Take the Gazette’s regular café, Tello Y Aya, on Avenida Central, for example. It’s your classic Canarian bar, with the girls serving a stream of regulars – old guys perching at the bar chatting, families and friends sitting at the tables or outside on the street – and there’s a real buzz most mornings. Meanwhile owner Antonio prepares tasty, fresh churros in the kitchen. You can team these with the traditional hot chocolate, or a coffee -it’s the ideal place to try Canarian classic coffee combinations such as a leche leche or a barraquito.
Directly opposite is Comer! Comer!, a great example of another classic Canarian establishment, the take-away hot food shop. Every morning, Elisa and her partners prepare several home-made dishes, which are displayed in glass cabinets. As well as the classic spit-roast chicken, there’s an ever-changing range of hot dishes and salads.
Further towards the centre you’ll find several more eateries, ranging from tapas bars to restaurants, and those fixtures that you find in every local town such as a Sociedad (roughly speaking, a village hall that serves food) and, of course, a Chinese restaurant.
It’s a real pleasure to discover these places, and many residents and holiday makers make a deliberate detour up to Tías in order to return to a favourite, or try out somewhere new.

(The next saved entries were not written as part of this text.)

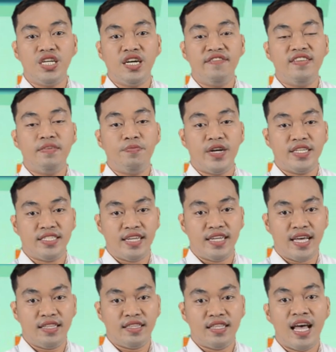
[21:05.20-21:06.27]
of the
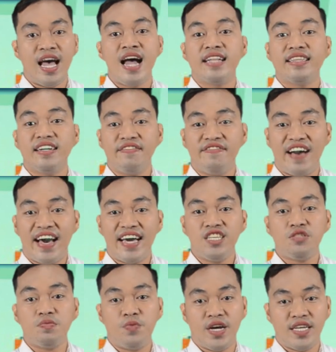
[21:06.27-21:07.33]
president, the vice
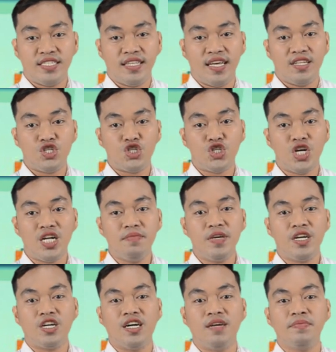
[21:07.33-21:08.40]
president shall
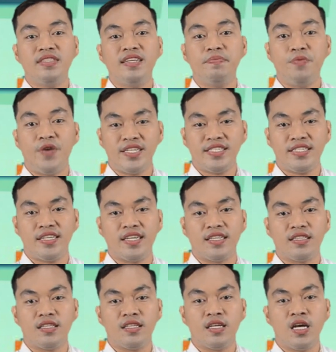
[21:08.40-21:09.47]
become the president.
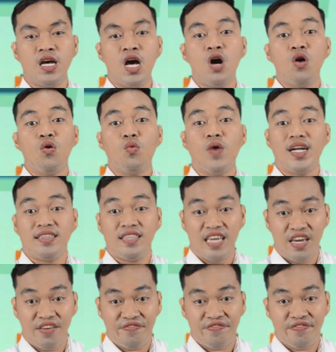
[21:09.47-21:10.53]
What
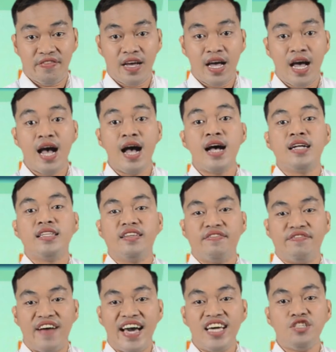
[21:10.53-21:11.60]
if the
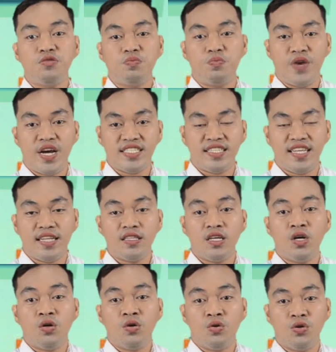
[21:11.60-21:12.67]
vice president
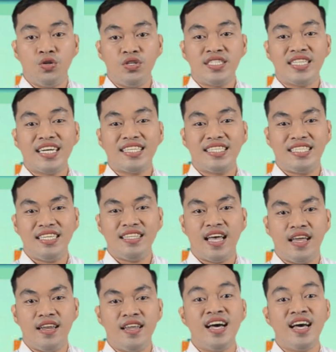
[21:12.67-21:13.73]
who
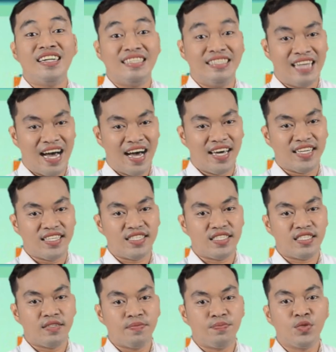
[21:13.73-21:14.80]
succeeded
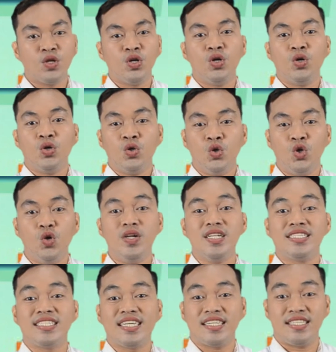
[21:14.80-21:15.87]
dies? Who will
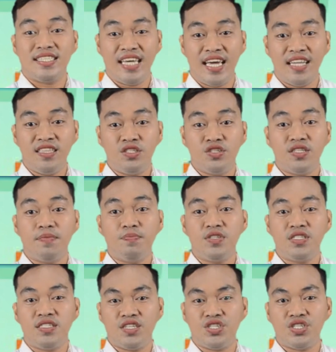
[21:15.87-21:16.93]
succeed to the
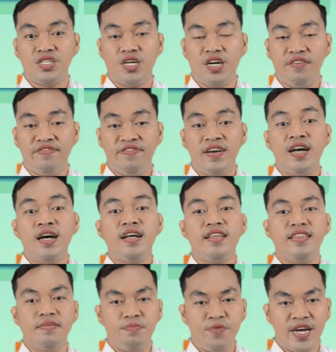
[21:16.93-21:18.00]
position of
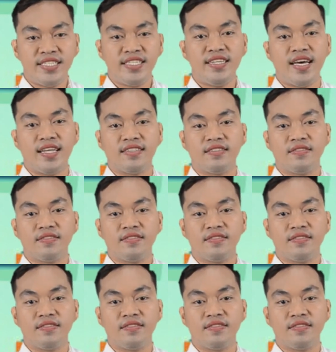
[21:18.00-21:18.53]
the president?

One of the favourite places for British residents and visitors is the Hatton Garden Diner on the Avenida Central No 73, opposite the big church. It’s rare to find British restaurants outside the resorts, but Hatton Garden is the perfect addition to the town of Tías, serving brilliant breakfasts, a wide range of tempting main courses and the best fish and chips on the island
While eating out is a way of life in Tías, home cooking is also a passion, and there are supermarkets, grocers, health food shops and bakers that provide everything that’s needed for a family meal at home.
Down at the other end of the town, opposite the sports ground, is Tías Fruit. This shop has quickly become a legend on the island, with one of the widest ranges of fresh fruit, vegetables, pulses, grains and deli goods on the island. Owner Yeray is well aware of how popular his business is with foreign residents, and makes an effort to stock items such as Brussels sprouts and parsnips that aren’t so much in demand among the local shoppers. It’s also a beautifully laid-out shop – a real pleasure to visit.
In Tías it pays to take your time, stroll around, work up an appetite and then choose how you’re going to satisfy it. Doing so is pure pleasure.